§ Given information:
***

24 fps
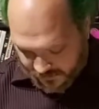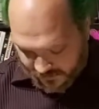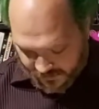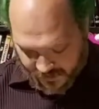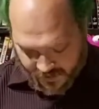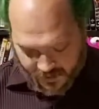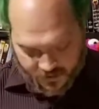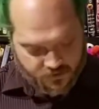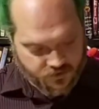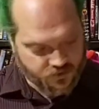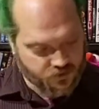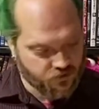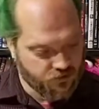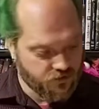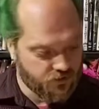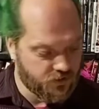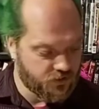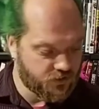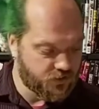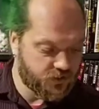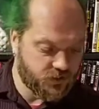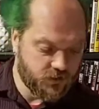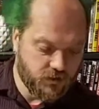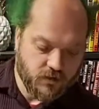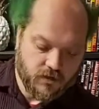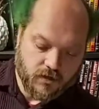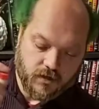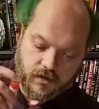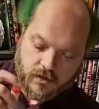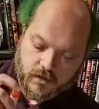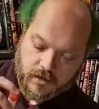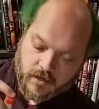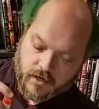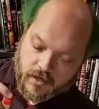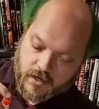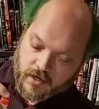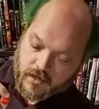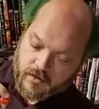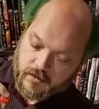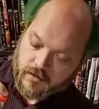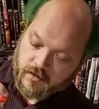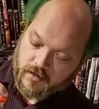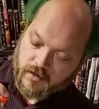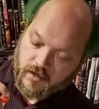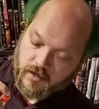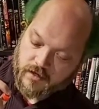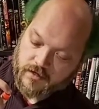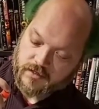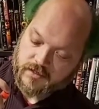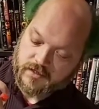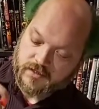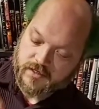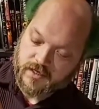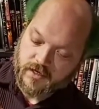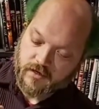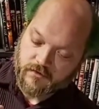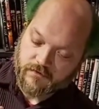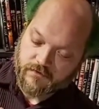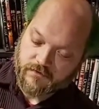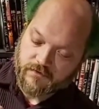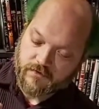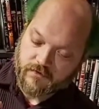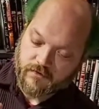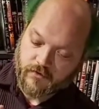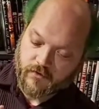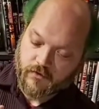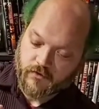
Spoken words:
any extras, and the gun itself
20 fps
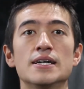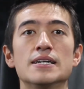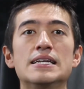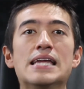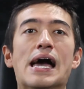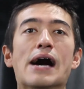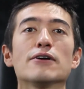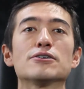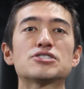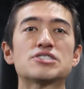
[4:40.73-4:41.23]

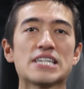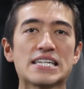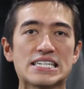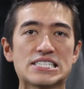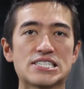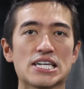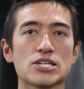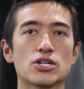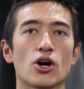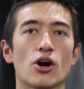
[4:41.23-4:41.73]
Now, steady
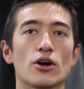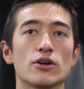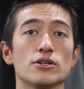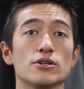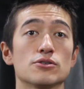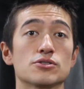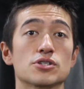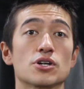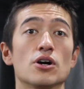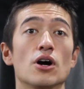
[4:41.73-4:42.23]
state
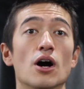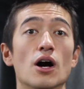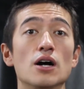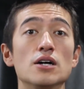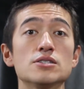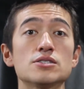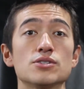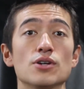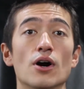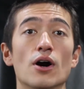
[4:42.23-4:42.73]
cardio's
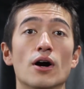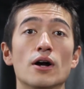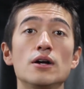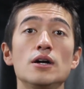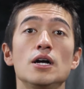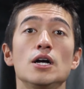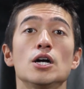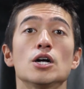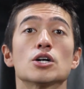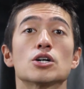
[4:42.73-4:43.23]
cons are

***

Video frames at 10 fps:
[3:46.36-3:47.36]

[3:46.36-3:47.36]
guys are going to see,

***

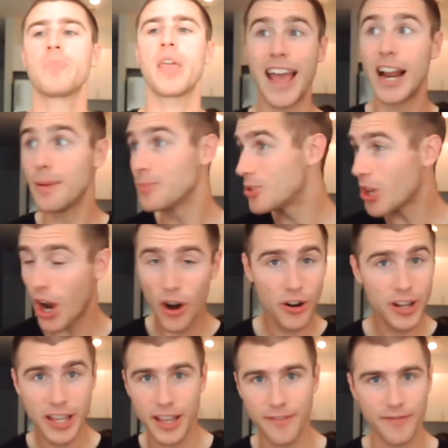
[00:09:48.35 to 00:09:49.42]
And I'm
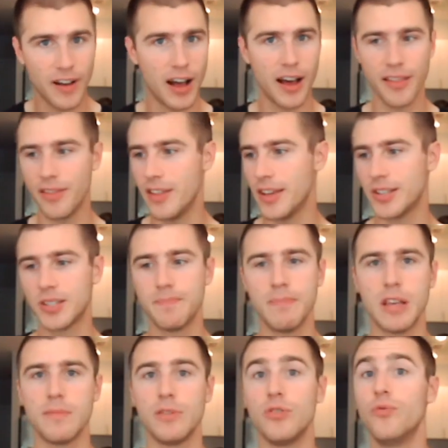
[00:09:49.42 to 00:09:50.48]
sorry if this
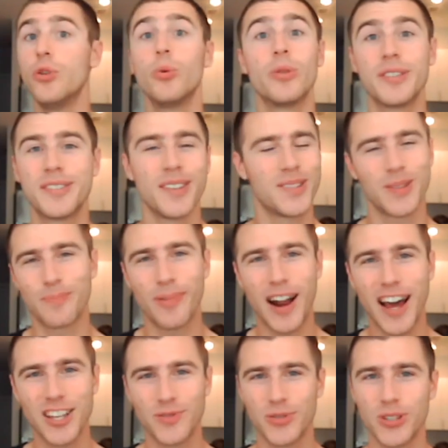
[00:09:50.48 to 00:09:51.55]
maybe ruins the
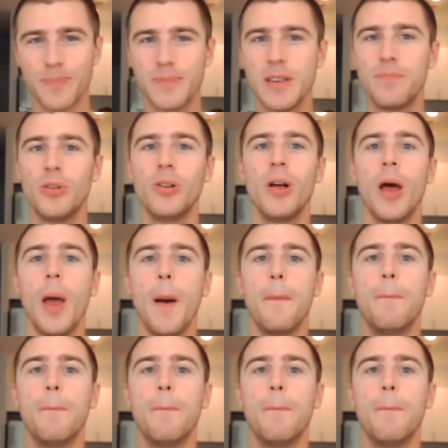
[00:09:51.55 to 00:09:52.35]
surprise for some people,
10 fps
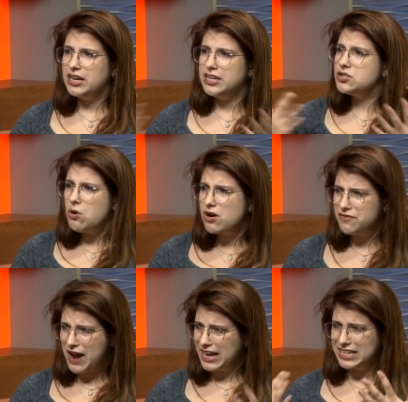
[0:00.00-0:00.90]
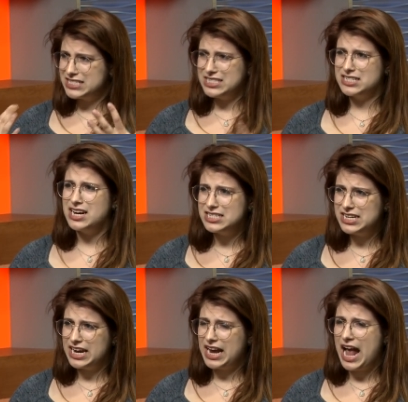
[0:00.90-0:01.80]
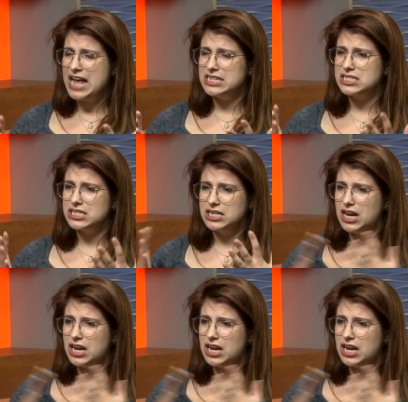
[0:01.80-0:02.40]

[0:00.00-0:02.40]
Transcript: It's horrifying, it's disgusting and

***

Print, word for word, the lines above that run from the line containing "[00:09:50.48 to 00:09:51.55]" to the line containing "Transcript: It's horrifying, it's", both included. Keep the pictures out.

§ Completed exercise:
[00:09:50.48 to 00:09:51.55]
maybe ruins the
[00:09:51.55 to 00:09:52.35]
surprise for some people,
10 fps
[0:00.00-0:00.90]
[0:00.90-0:01.80]
[0:01.80-0:02.40]

[0:00.00-0:02.40]
Transcript: It's horrifying, it's disgusting and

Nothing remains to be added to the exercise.